Pedido foi protocolado pelo PCdoB
A Procuradoria Geral da República (PGR) apresentou nesta segunda-feira (30) parecer em que defendeu a rejeição de um pedido de afastamento do governador Carlos Brandão, enviado ao Supremo Tribunal Federal (STF) pelo PCdoB, patrão qual era filiado o e -governador e hoje ministro da Suprema Corte Flávio Dino. A solicitação foi apresentada em um processo protocolado por outro partido, o Solidariedade, para analisar um possível nepotismo no governo estadual.
- O Pedido: O afastamento foi solicitado pelo PCdoB, partido aliado do ministro do STF e ex-governador Flávio Dino. A acusação principal é de descumprimento de decisões judiciais relacionadas a casos de nepotismo no estado.
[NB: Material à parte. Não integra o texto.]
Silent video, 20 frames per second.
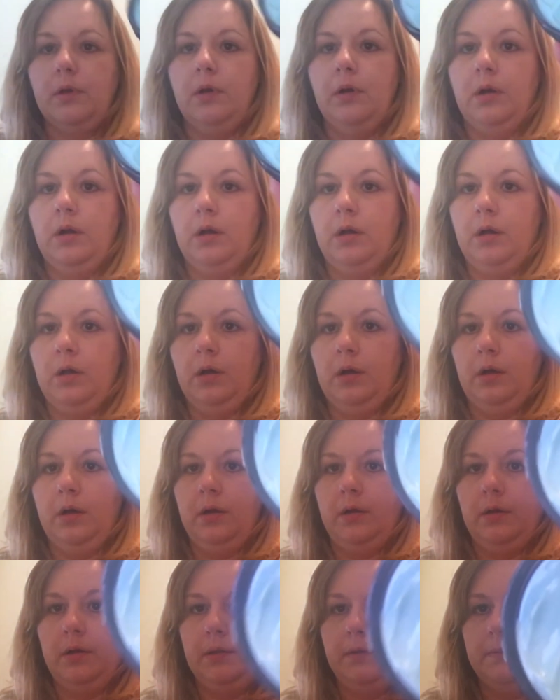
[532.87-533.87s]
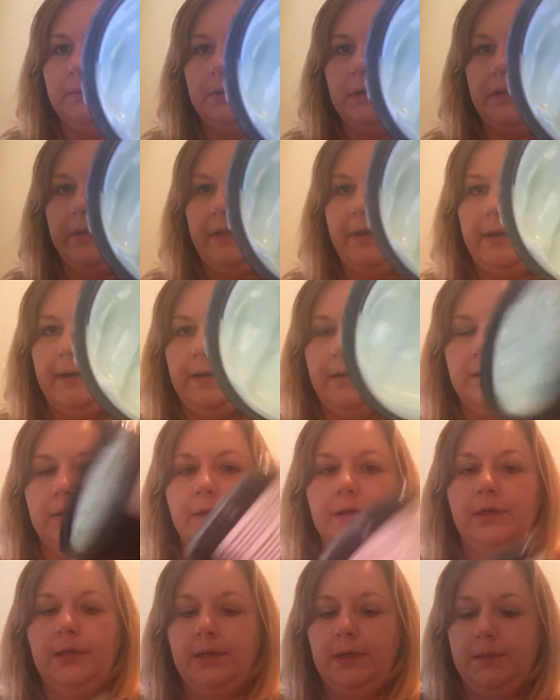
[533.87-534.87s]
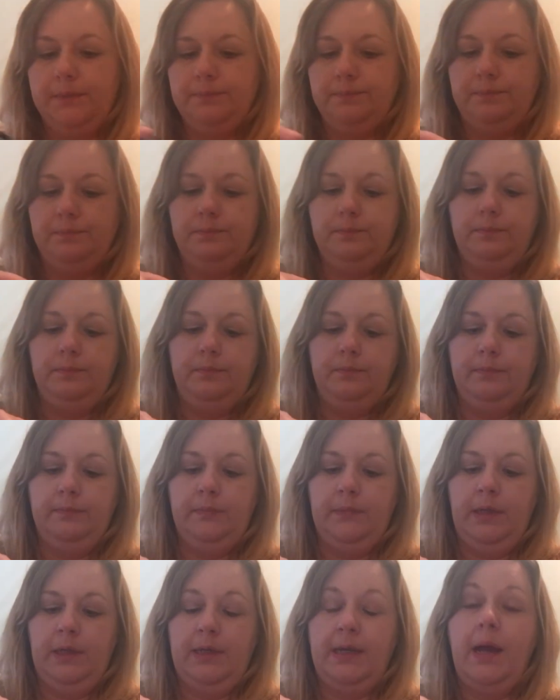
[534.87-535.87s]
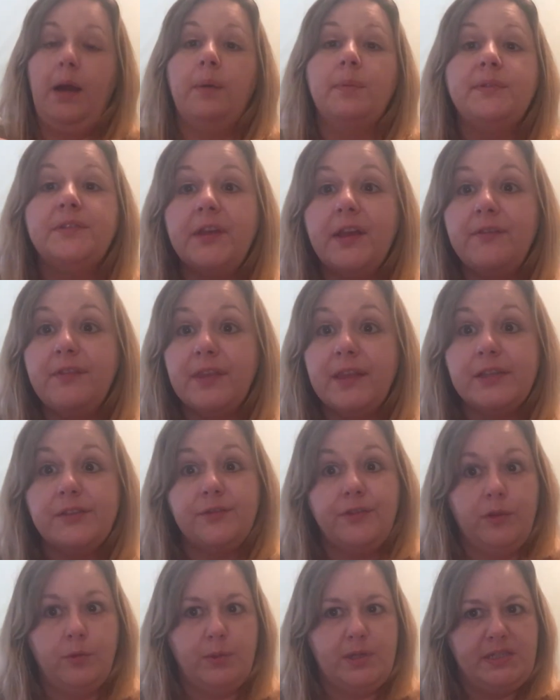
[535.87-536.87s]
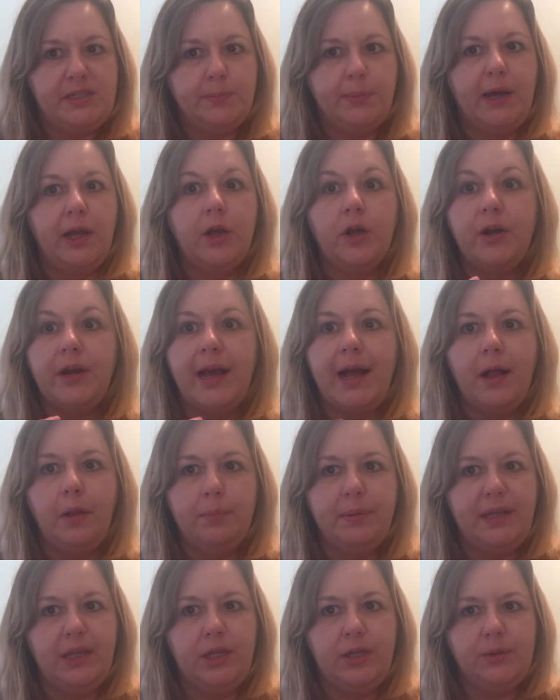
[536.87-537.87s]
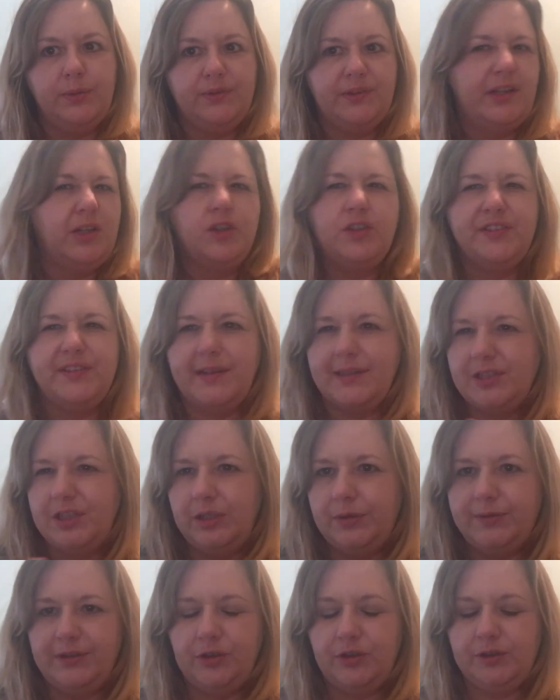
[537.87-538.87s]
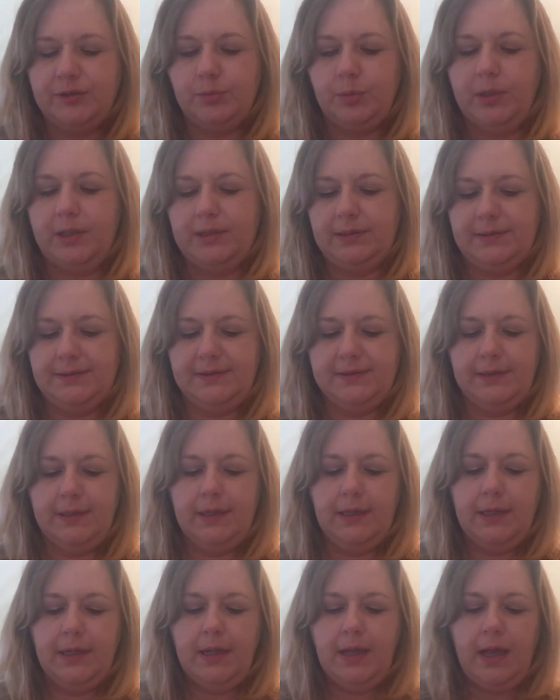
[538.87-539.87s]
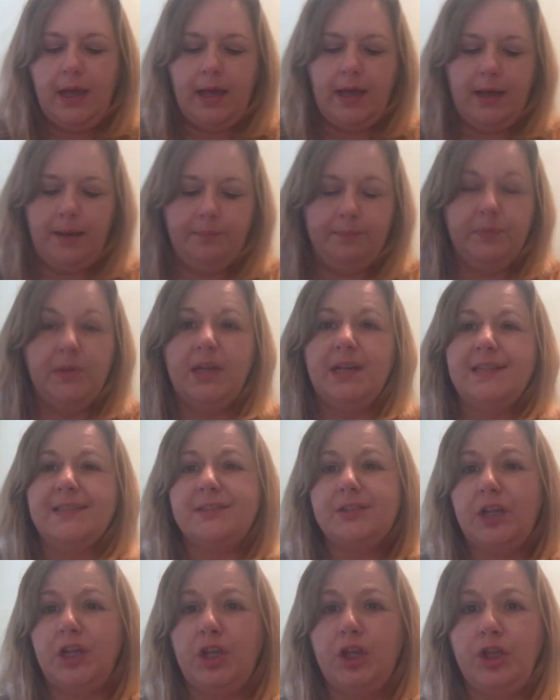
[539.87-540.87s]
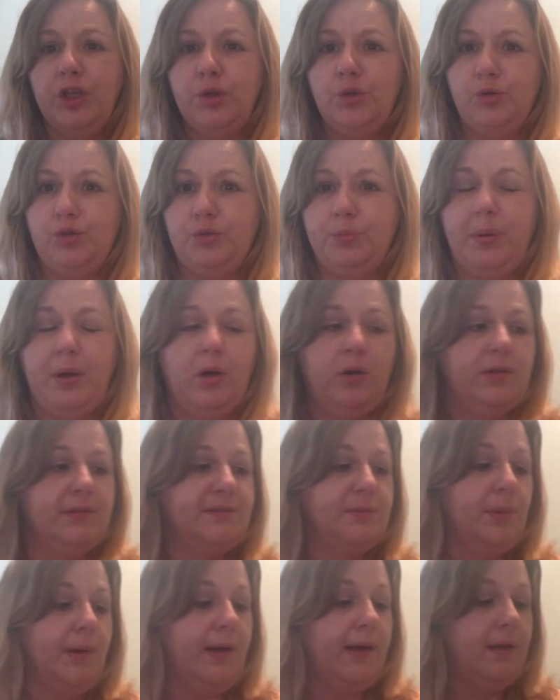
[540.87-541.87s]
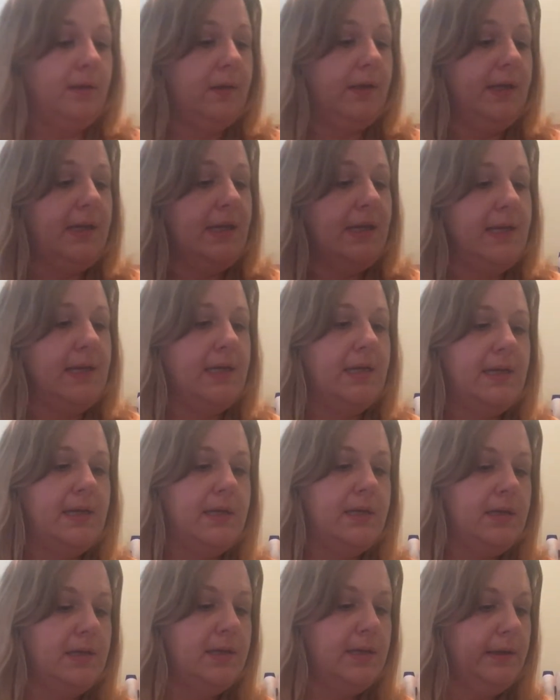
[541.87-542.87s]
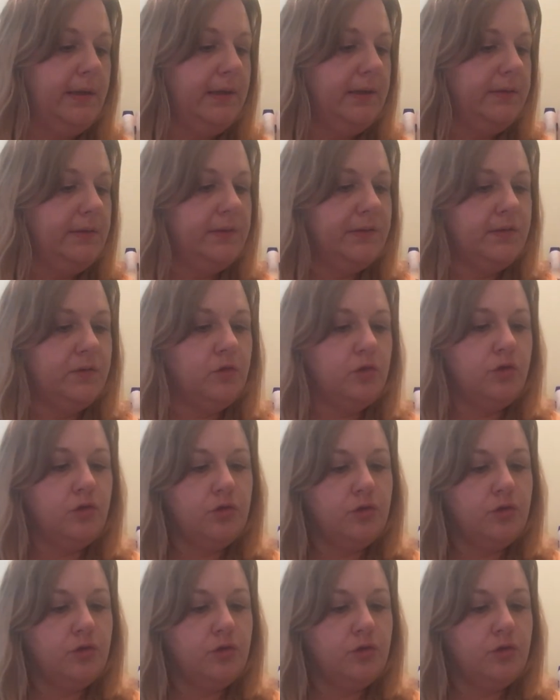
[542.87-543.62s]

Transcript: Oh, look at that. Now, I'm saving this for the winter, but I couldn't help but use it. I just had to use it just once. And it's a huge pot as well. It is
- Posição da PGR: Paulo Gonet argumentou que não há elementos suficientes que justifiquem a medida extrema de afastamento de um chefe de Executivo eleito, posicionando-se contra a petição do partido.
- Contexto Político: O caso reflete uma intensificação da disputa entre o grupo de Carlos Brandão e aliados de Flávio Dino, ocorrendo em um período crítico de definições para as eleições de 2026.
Despacho – No parecer, Claudia Sampaio registra que não há elementos suficientes que comprovem o descumprimento das decisões judiciais que determinaram o afastamento de pessoas ligadas ao governo estadual.
“O afastamento de um Governador é ato de inegável gravidade e demanda prova inequívoca dos fatos hábeis a autorizar a medida. E, data venia, essa prova não existe nestes autos”, avaliou a sub-procuradora.
A manifestação aponta que, embora tenham sido apresentadas alegações pelo partido ao qual foi filiado o ex-governador Flávio Dino, atual ministro do STF, que é presidido no Maranhão, os relatos políticos, manifestações públicas e situações administrativas não configuram exercício de função pública nem comprovam desobediência às decisões da Corte.
O parecer também destaca que as decisões judiciais foram formalmente cumpridas, com exonerações e afastamentos devidamente efetivados pelo governo do Estado.
A PGR afirma ainda que a caracterização de eventual irregularidade dependeria de instrução probatória, não sendo possível, nos elementos apresentados, configurar descumprimento das decisões judiciais. Sustenta ainda a manifestação que o afastamento de governador é medida de extrema gravidade e exige prova inequívoca, o que, segundo o órgão, não é o caso.
O partido Solidariedade também se manifestou nos autos, informando que as decisões do ministro Alexandre de Moraes já foram devidamente cumpridas. A sigla diverge da tese apresentada pelo PCdoB e sustenta que não há descumprimento das determinações judiciais, requerendo a extinção do processo por exaurimento do objeto.